───── Provided material

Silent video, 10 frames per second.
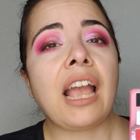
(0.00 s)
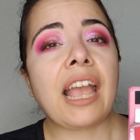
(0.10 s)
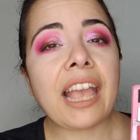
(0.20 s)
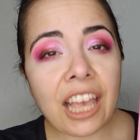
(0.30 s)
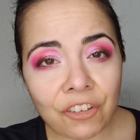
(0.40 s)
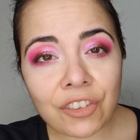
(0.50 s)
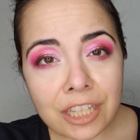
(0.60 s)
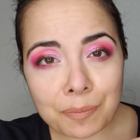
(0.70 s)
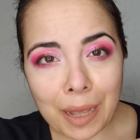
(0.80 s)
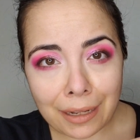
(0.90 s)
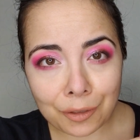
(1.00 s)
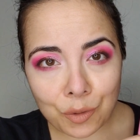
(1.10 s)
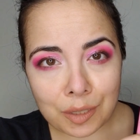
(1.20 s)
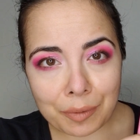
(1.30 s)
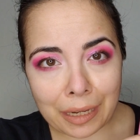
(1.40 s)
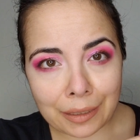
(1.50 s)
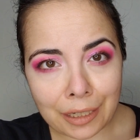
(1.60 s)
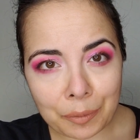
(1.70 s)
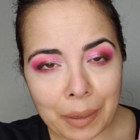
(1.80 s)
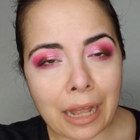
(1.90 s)
If this palette was a
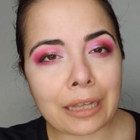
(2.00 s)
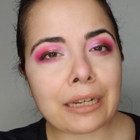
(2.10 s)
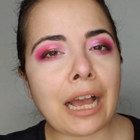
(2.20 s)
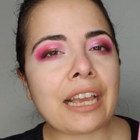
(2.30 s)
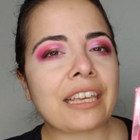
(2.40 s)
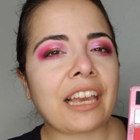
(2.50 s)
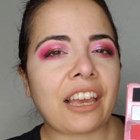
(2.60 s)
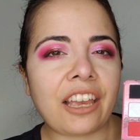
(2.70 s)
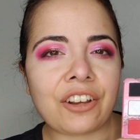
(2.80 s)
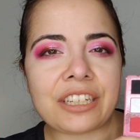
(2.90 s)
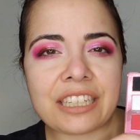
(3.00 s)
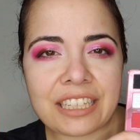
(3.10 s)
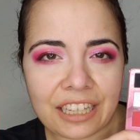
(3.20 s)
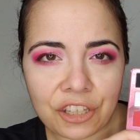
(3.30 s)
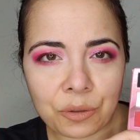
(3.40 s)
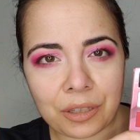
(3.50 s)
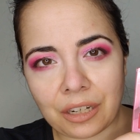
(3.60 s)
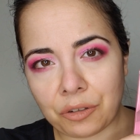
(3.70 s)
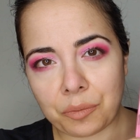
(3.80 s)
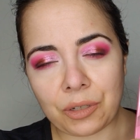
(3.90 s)
magnetic palette, I can guarantee you that I
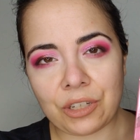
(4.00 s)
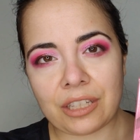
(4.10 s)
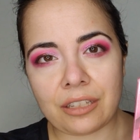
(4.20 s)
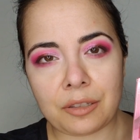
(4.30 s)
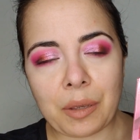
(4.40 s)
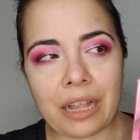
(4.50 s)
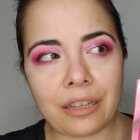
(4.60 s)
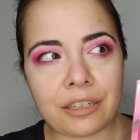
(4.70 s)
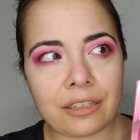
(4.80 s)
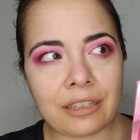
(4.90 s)
would purchase this palette.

──────────

» Work instruction:
Reproduce every record exactly; images stay out.

» Exercise response:
Silent video, 10 frames per second.
(0.00 s)
(0.10 s)
(0.20 s)
(0.30 s)
(0.40 s)
(0.50 s)
(0.60 s)
(0.70 s)
(0.80 s)
(0.90 s)
(1.00 s)
(1.10 s)
(1.20 s)
(1.30 s)
(1.40 s)
(1.50 s)
(1.60 s)
(1.70 s)
(1.80 s)
(1.90 s)
If this palette was a
(2.00 s)
(2.10 s)
(2.20 s)
(2.30 s)
(2.40 s)
(2.50 s)
(2.60 s)
(2.70 s)
(2.80 s)
(2.90 s)
(3.00 s)
(3.10 s)
(3.20 s)
(3.30 s)
(3.40 s)
(3.50 s)
(3.60 s)
(3.70 s)
(3.80 s)
(3.90 s)
magnetic palette, I can guarantee you that I
(4.00 s)
(4.10 s)
(4.20 s)
(4.30 s)
(4.40 s)
(4.50 s)
(4.60 s)
(4.70 s)
(4.80 s)
(4.90 s)
would purchase this palette.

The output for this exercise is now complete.